Data excerpts
• • •

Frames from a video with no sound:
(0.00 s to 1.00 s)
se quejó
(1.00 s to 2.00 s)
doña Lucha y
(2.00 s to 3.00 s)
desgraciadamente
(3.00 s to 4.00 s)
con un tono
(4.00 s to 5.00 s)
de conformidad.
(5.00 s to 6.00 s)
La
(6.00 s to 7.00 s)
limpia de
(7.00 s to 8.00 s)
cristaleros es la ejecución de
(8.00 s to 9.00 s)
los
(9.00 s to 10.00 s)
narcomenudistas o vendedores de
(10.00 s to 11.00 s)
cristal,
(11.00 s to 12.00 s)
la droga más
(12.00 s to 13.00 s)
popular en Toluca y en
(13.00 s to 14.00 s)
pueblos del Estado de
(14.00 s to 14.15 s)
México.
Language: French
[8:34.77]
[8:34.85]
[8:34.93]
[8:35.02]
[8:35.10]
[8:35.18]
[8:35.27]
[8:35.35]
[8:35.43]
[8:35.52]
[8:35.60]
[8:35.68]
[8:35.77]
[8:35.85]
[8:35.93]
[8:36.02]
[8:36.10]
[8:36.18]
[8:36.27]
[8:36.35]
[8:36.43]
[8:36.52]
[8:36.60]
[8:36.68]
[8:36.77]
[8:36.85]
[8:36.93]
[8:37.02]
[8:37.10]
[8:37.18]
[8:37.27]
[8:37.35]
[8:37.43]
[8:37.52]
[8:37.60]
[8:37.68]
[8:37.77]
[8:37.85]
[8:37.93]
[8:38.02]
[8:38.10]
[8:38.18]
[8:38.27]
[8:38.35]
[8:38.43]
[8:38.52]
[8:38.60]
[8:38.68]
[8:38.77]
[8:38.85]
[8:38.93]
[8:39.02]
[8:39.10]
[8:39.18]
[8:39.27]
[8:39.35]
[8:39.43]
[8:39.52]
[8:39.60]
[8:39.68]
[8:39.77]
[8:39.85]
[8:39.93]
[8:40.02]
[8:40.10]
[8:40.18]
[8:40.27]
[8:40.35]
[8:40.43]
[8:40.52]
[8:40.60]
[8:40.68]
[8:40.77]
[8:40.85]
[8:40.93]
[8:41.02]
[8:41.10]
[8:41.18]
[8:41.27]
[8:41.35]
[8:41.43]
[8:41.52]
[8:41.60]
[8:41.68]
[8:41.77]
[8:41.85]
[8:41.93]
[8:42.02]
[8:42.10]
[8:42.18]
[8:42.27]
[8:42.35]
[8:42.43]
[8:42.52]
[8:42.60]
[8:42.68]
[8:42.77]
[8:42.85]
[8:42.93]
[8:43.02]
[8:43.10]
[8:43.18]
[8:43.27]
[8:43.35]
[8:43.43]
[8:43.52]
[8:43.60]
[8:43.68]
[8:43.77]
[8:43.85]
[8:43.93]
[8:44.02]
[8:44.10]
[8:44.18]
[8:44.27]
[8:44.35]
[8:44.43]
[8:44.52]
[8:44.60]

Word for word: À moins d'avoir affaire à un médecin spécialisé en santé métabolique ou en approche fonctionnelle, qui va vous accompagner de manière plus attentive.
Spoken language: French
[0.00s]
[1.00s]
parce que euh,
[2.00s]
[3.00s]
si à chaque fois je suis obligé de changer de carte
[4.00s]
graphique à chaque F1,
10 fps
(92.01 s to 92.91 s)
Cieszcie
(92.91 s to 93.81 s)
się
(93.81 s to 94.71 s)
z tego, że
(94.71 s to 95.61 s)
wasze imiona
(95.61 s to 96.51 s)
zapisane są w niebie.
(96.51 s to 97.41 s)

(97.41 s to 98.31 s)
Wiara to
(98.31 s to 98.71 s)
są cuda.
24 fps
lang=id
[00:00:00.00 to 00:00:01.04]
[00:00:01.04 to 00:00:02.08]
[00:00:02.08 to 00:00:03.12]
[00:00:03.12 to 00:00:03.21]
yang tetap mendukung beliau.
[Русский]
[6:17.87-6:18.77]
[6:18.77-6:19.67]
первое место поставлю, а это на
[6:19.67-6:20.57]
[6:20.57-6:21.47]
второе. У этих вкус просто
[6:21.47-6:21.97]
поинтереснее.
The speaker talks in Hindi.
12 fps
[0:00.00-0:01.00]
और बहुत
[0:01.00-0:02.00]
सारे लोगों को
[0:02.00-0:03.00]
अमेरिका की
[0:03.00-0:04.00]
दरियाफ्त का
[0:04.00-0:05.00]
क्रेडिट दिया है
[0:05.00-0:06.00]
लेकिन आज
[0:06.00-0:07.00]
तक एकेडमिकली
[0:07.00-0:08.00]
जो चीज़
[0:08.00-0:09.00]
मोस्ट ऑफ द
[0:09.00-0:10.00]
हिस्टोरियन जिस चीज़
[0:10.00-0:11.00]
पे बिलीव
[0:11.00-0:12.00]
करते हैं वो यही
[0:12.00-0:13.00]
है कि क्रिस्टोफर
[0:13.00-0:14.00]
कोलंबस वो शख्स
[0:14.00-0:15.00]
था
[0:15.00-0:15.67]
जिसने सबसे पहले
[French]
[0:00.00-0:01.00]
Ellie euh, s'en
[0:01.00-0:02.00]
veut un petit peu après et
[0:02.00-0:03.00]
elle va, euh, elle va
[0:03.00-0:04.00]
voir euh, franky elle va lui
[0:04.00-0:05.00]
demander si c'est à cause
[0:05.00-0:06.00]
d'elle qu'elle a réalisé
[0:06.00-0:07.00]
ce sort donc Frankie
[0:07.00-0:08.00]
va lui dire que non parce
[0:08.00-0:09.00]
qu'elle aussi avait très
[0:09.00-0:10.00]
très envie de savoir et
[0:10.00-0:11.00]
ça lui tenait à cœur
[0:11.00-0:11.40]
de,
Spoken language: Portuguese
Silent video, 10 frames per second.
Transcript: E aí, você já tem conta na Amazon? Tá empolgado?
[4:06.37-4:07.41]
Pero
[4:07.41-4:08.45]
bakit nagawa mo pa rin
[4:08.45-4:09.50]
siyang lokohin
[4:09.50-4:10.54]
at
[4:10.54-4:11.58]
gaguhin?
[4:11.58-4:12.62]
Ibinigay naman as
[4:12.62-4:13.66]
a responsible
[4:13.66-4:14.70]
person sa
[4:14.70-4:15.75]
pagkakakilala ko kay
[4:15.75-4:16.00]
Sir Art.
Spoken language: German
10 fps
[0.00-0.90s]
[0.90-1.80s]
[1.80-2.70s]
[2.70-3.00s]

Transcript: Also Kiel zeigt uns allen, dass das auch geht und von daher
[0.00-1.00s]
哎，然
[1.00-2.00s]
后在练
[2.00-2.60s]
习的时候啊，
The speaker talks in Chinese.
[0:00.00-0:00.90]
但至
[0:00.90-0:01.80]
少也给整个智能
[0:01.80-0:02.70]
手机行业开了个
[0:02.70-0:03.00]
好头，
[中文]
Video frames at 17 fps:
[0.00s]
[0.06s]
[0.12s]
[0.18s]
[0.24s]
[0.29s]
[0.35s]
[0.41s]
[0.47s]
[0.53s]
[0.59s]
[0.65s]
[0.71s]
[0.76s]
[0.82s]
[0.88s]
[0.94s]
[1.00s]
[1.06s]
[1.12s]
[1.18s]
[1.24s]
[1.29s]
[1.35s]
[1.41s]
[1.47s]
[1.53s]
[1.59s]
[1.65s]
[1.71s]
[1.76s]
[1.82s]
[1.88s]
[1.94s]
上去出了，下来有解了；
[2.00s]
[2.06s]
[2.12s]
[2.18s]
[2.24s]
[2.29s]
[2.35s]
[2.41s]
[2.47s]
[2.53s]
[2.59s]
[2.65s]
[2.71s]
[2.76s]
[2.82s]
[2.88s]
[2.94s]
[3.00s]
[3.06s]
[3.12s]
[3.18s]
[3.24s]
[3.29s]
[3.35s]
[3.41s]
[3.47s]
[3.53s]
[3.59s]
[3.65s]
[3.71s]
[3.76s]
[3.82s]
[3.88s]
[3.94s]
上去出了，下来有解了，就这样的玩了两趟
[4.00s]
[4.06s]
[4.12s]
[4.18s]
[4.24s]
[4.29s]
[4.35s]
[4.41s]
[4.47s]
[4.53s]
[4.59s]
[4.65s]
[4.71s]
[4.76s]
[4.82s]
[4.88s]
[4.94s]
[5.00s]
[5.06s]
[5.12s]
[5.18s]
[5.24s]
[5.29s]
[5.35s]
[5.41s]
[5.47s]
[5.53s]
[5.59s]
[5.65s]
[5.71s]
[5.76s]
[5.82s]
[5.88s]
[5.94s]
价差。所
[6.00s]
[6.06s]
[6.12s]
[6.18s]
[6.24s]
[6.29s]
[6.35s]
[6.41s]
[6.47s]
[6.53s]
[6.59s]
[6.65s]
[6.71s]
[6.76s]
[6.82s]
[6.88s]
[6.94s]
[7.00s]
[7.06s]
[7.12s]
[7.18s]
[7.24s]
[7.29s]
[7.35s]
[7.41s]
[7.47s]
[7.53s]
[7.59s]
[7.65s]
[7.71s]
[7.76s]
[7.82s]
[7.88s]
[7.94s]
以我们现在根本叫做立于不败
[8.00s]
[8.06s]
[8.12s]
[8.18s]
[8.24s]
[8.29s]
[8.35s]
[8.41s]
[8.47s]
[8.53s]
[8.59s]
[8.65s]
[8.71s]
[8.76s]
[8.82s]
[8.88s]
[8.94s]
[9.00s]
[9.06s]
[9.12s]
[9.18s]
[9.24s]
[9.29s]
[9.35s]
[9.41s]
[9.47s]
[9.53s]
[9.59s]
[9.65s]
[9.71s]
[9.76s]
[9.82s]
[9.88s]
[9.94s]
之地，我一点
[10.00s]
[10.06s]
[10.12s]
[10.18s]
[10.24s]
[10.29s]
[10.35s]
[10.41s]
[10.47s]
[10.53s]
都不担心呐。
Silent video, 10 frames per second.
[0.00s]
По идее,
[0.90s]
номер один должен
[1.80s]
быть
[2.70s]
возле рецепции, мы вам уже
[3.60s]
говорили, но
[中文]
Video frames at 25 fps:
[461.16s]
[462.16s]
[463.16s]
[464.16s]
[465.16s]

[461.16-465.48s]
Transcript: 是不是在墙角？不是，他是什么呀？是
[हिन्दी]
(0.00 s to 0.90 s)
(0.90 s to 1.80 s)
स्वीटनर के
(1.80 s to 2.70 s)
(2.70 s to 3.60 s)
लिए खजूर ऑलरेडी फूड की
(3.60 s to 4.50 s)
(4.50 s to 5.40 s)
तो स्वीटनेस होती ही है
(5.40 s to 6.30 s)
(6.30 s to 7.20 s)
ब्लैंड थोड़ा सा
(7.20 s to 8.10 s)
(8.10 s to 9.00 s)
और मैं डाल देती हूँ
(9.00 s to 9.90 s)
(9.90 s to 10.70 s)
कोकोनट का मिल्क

• • •

WHAT THE TASK ASKS =
Pull every line with the word "Transcript" from the data.

TASK ANSWER =
Transcript: E aí, você já tem conta na Amazon? Tá empolgado?
Transcript: Also Kiel zeigt uns allen, dass das auch geht und von daher
Transcript: 是不是在墙角？不是，他是什么呀？是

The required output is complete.